The exit will result in €10 million of lost earnings, before interest and tax, from the sugar and agri division in the current year, resulting in earnings falling by 12% to 31 cent, from 35.2c in 2005.
It is also going to be a year of further write-offs by Greencore and the 2006 figures will include a net exceptional charge of €44m, based on the company’s own estimates.
These figures assume Greencore will secure 90% of the EU compensation package or €131m of the €146m earmarked by Brussels for the sector in Ireland.
Some believe Greencore could have a battle on its hands on this issue, despite legal opinion suggesting it is entitled to the €131m figure..
Greencore has been spinning that line for some time but NCB Stockbrokers have publicly questioned that assumption.
Farmers protesting outside Jury’s in Ballsbridge during the recent annual general meeting of Greencore held placards up demanding “Hands off our cash”.
Whatever about their interest in another beet season - and a lot of growers in the southern region were keenly interested - they were clear on the day that cash and compensation was the major issue now.
Expect the IFA lobby to put huge pressure on Agriculture Minister Mary Coughlan to skew much more of that compensation package into the pockets of beet growers.
Some believe it is just a question of how much and the reality is that Greencore could face a bigger hole in its accounts before the final curtain comes down on the sugar sector in Ireland.
In the overall scheme of things, the politics of the situation is probably more interesting, but the real debate now shifts to the future prospects for the group.
While the loss of nearly €25m a year in operating profits is a significant hit for the company, being rid of the aggravation of dealing with farmers will help make life easier for the suits.
Once the sugar question is finally put to bed the group will have no where to hide.
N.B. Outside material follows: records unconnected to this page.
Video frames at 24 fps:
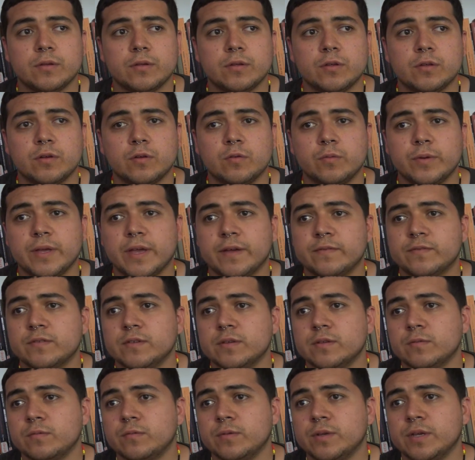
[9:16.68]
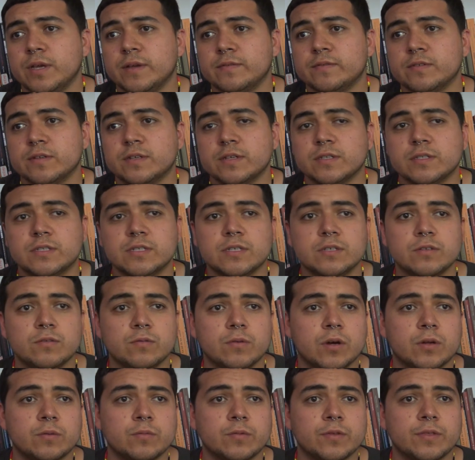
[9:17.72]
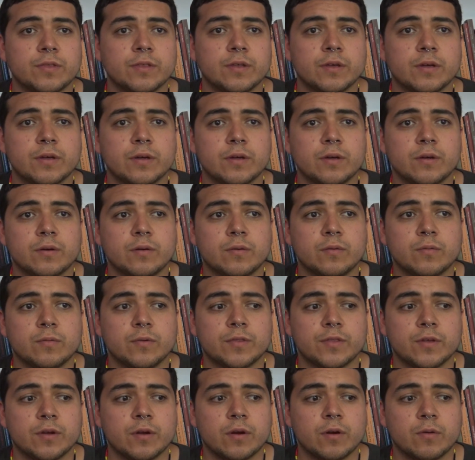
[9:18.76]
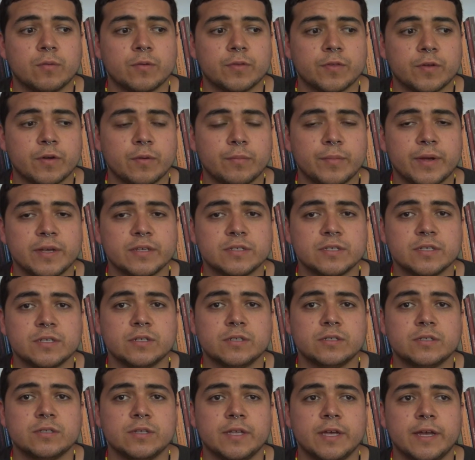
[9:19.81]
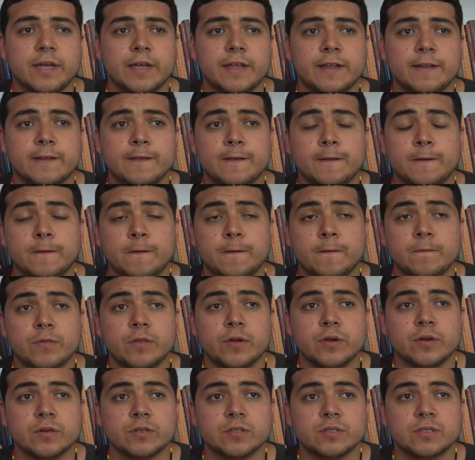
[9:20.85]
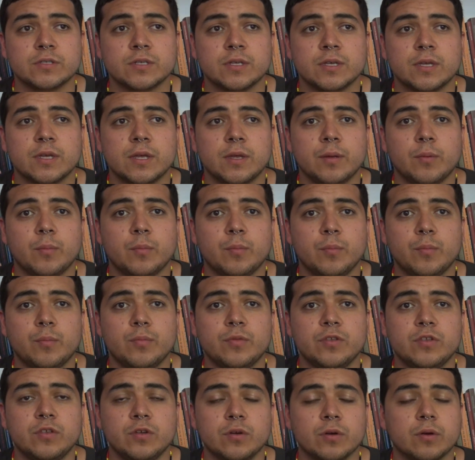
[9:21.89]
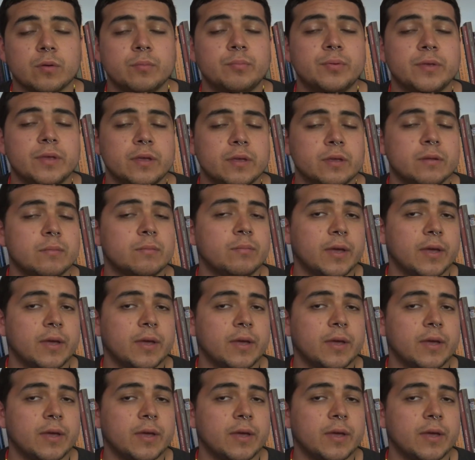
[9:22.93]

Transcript: you know, we have to we have to continue on with uh, with our with our message that you know there's European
Its sandwich, sauces and chilled convenience foods are the future of the group.
It also holds strategic positions in all of those categories and is the number one supplier to many of the top supermarket chains across Britain.
All of that business is British-based and with Irish Sugar about to exit stage left Greencore is about to start a new era where the bulk of its profits are generated in that market.
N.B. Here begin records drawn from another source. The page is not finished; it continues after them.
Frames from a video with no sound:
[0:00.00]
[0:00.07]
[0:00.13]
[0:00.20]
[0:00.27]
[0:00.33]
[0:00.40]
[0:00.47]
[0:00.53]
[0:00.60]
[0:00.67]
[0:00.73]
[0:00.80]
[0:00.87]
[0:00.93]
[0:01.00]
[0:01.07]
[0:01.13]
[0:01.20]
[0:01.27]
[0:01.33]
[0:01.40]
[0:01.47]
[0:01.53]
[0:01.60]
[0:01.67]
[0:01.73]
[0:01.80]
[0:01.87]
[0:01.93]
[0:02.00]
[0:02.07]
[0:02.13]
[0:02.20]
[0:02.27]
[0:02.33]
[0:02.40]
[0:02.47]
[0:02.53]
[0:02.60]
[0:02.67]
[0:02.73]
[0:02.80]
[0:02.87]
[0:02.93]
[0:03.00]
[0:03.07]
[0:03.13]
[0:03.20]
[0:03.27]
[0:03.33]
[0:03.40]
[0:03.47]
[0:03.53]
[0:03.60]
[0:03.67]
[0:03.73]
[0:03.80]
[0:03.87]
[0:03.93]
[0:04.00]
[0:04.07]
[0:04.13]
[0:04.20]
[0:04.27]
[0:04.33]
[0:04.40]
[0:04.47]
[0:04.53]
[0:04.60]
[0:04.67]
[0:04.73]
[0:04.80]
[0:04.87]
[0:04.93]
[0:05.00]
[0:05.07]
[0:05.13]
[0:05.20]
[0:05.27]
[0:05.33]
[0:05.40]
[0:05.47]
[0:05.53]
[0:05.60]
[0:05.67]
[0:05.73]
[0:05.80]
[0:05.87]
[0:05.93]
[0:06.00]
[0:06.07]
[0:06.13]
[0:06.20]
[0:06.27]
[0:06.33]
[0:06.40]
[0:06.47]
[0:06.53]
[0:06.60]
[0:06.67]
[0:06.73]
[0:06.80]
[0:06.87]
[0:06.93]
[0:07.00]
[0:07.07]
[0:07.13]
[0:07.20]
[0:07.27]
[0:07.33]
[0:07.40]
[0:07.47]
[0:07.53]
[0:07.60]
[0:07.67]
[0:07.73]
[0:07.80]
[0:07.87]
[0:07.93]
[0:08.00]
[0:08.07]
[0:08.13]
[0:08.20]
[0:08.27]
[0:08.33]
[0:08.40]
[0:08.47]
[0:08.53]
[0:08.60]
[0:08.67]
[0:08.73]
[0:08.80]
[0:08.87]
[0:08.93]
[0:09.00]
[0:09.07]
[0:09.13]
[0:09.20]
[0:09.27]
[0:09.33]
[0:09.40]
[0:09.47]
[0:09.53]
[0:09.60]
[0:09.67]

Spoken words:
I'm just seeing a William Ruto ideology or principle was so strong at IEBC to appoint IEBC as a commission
As markets go, the British grocery market is fiercely competitive, with giants like Wal-Mart and Tesco putting huge pressure on supplier margins.
It is a time of rapid change in the sector and as food companies merge, pressure is mounting on the supply chain to create greater scale.
Britain has always been a notoriously difficult market and to stay ahead of the pack is not easy.
In that context, speculation is mounting that Greencore may become a takeover play as mergers and acquisitions intensify in the food sector.
But analysts suggest that at €3.17, the takeover factor is already taken into account in the share price.
There is a distinct feeling out there that management still have to deliver on the Hazlewood acquisition, in which it has invested so much time and effort since it was acquired in late 2000.